Abelard on June 9, 2012 at 8:17 AM
I don’t understand all the hand wringing over whether to dump the entire bill if the mandate is struck down. As I understand it, the Dems originally included a standard severability clause and later excluded it. No argument has been made that taking out the severability clause was an inadvertant omission. Besides, as Scalia remarked, how’s the Court going to sift through the 2,700-page monstrosity?
The Dems wrote this POS legislation, the Dems passed this POS legislation, and the Dems should have to choke on all of this POS legislation when SCOTUS shoves it down the Dems’ throats because they consciously excluded a severability clause.
BuckeyeSam on June 9, 2012 at 8:19 AM
Whiskey Tango Foxtrot?
Stoic Patriot on June 9, 2012 at 8:27 AM
hey jonathan cohn, i wouldn’t worry about it. mittens has mike leavitt on the case. big bucks for all the his fellow crony capitalists and single payer for the masses.

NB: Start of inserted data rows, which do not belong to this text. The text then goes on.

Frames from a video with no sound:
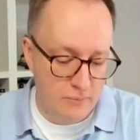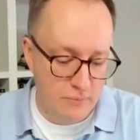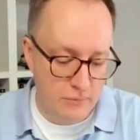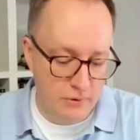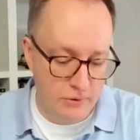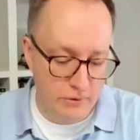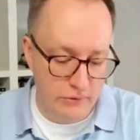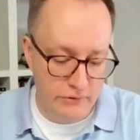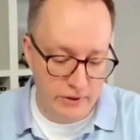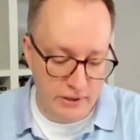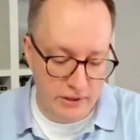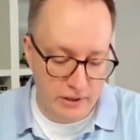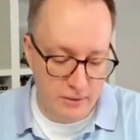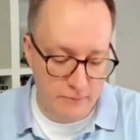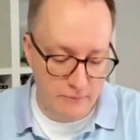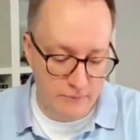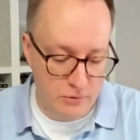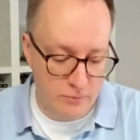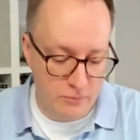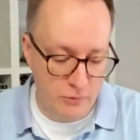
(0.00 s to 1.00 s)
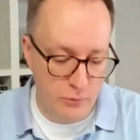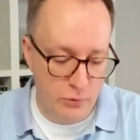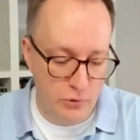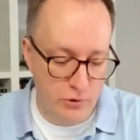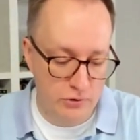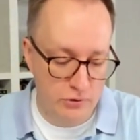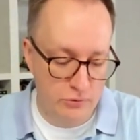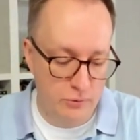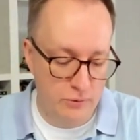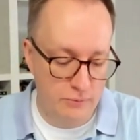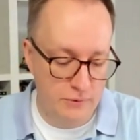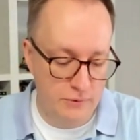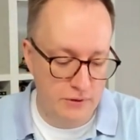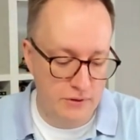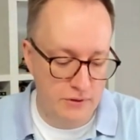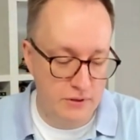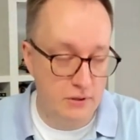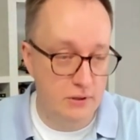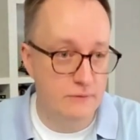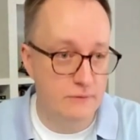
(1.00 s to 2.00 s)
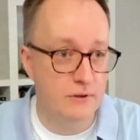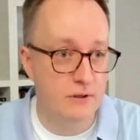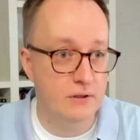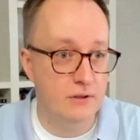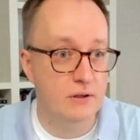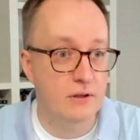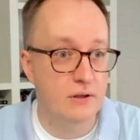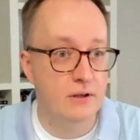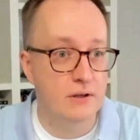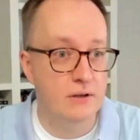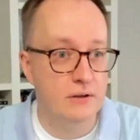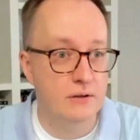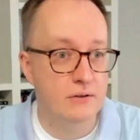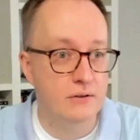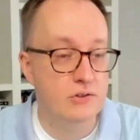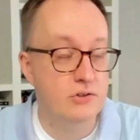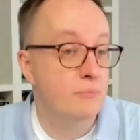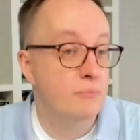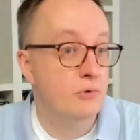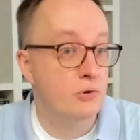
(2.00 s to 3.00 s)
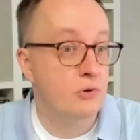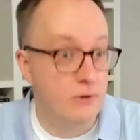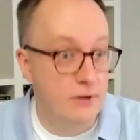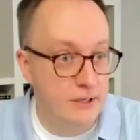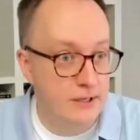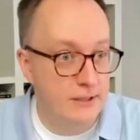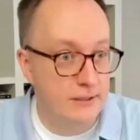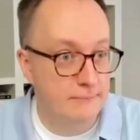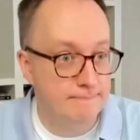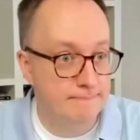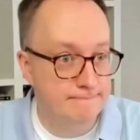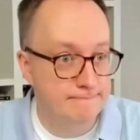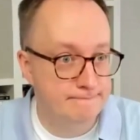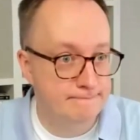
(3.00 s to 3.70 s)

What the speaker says: Because I come from a world where we deliver job grading.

vote for mitt, he may not be obama, but he’s pretty darn close.
renalin on June 9, 2012 at 8:32 AM
striking down the mandate while keeping the penalty in place? what is the penalty for then- a tax on failing to clean up after one’s unicorn? that’s called not striking down the mandate.
their desperate, impossible love for this hunk of poop is either delusional, childish or they’re morons. they get more and more irrational and hysterical- a template for the melt down of dear leader to come?
it is going to be pretty freaking ugly.
mittens on June 9, 2012 at 8:48 AM
Bless your heart. You’re so cute when you pretend to be grown up.
cozmo on June 9, 2012 at 8:48 AM
That is some idiotic thinking. If they didn’t strike the penalty down, what reason would they have for striking the mandate at all? The penalty is what makes it a mandate.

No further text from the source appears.